SASIKIRAN - FRESSINET:
La position est devenue inconfortable pour Laurent, et nous revoilà en danger! Sans pour autant être perdant, on sait que Sasi va travailler jusqu'au bout pour forcer le gain pour Cannes. Encore des souffrances en perspectives.
Après 5h30 de jeu:
L'incroyable se produit!! Sasi oublie qu'il a répété trois fois la même position!! Les moments étaient tellement espacés qu'il a complètement oublié ce détail du règlement qui le force a faire nulle! (1-1)
Quelques minutes plus tard, Igor admet ce que nous avions tous compris, il ne peut faire plus que le perpétuel. Nulle signée (1-1).
Enfin, Matthieu Cornette, qui continuait depuis lontemps pour la forme, signe aussi la nulle avec Manu, qui se sera battu comme un diable pour limiter la casse quis emblait inévitable après 10 coups!
SCORE FINAL: 1-1
Dans un climat de tension puis de joie parfaitement indescriptible, Clichy remporte le titre 2008.
Clairement, nous n'avions plus notre sort entre les mains dans ce match, sur un jeu parfait de nos adversaires. Mais au moment de conclure, il faut reconnaître à nos joueurs un acharnement et un instinct de survie remarquable. Comment gâcher une telle saison (10 matchs gagnés sur 10 possibles, 44 victoires individuelles pour seulement 4 défaites) sur un match pouvait-il s'envisager? Il ne l'ont pas envisagé et ils ont tenu.
Un grand coup de chapeau à nos adversaires cannois tout de même qui, il faut le reconnaître, nous ont totalement dépassé dans l'approche du match et dans son déroulement dans les premières heures. Notre match nul est d'autant plus méritoire!
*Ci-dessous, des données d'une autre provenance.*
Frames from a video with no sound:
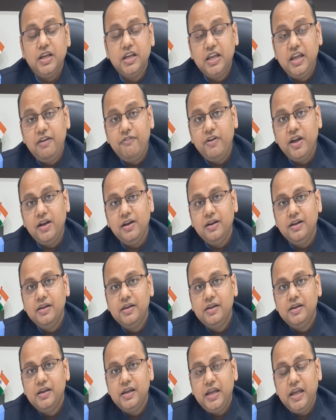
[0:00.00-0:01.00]
given
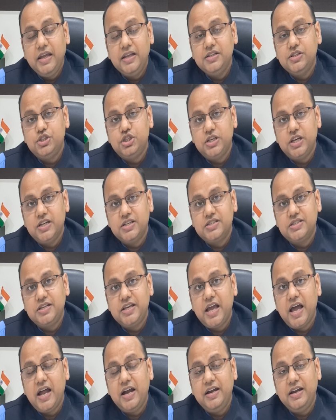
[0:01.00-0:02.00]
in
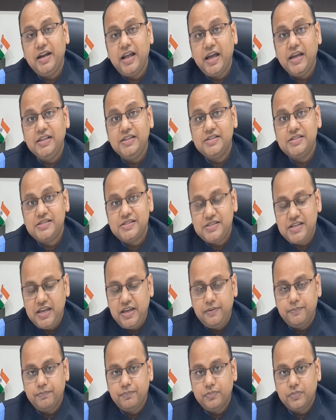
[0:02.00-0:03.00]
GSTR
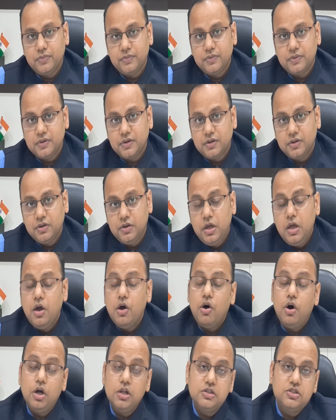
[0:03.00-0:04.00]
9C.
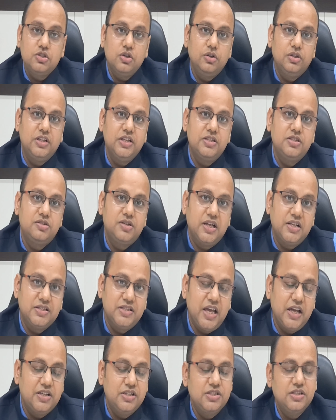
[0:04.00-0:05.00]
Also, this
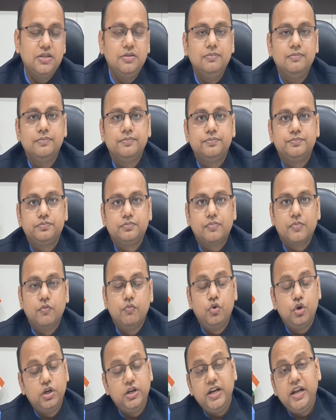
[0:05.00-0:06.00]
transaction
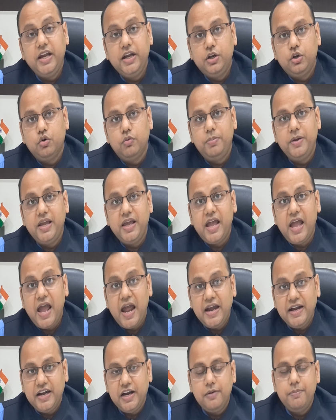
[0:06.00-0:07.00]
would need to be
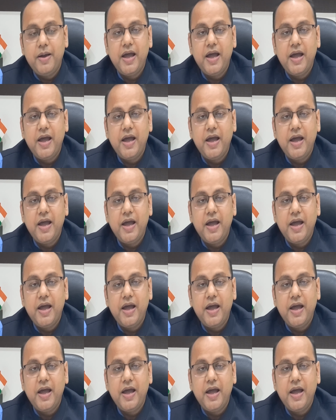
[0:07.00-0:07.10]
added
Bravo et merci à Almira Skripchenko, Dimitri Jakovenko, Dieter Nisipeanu, Laurent Fressinet, Arkadij Naiditsch, Yannick Pelletier, Manuel Apicella, Romain Edouard mais aussi Pavel Eljanov et Pavel Tregubov, absents lors de cette phase (mais 8,5/10 à eux deux) mais si précieux dans la saison pour ce titre 2008!
Merci aussi aux auteurs des nombreux messages de félicitations qui ne cessent d'arriver depuis hier, 1er Juin.
A l'année prochaine, avec une saison 2009 qui s'annonce tout aussi palpitante!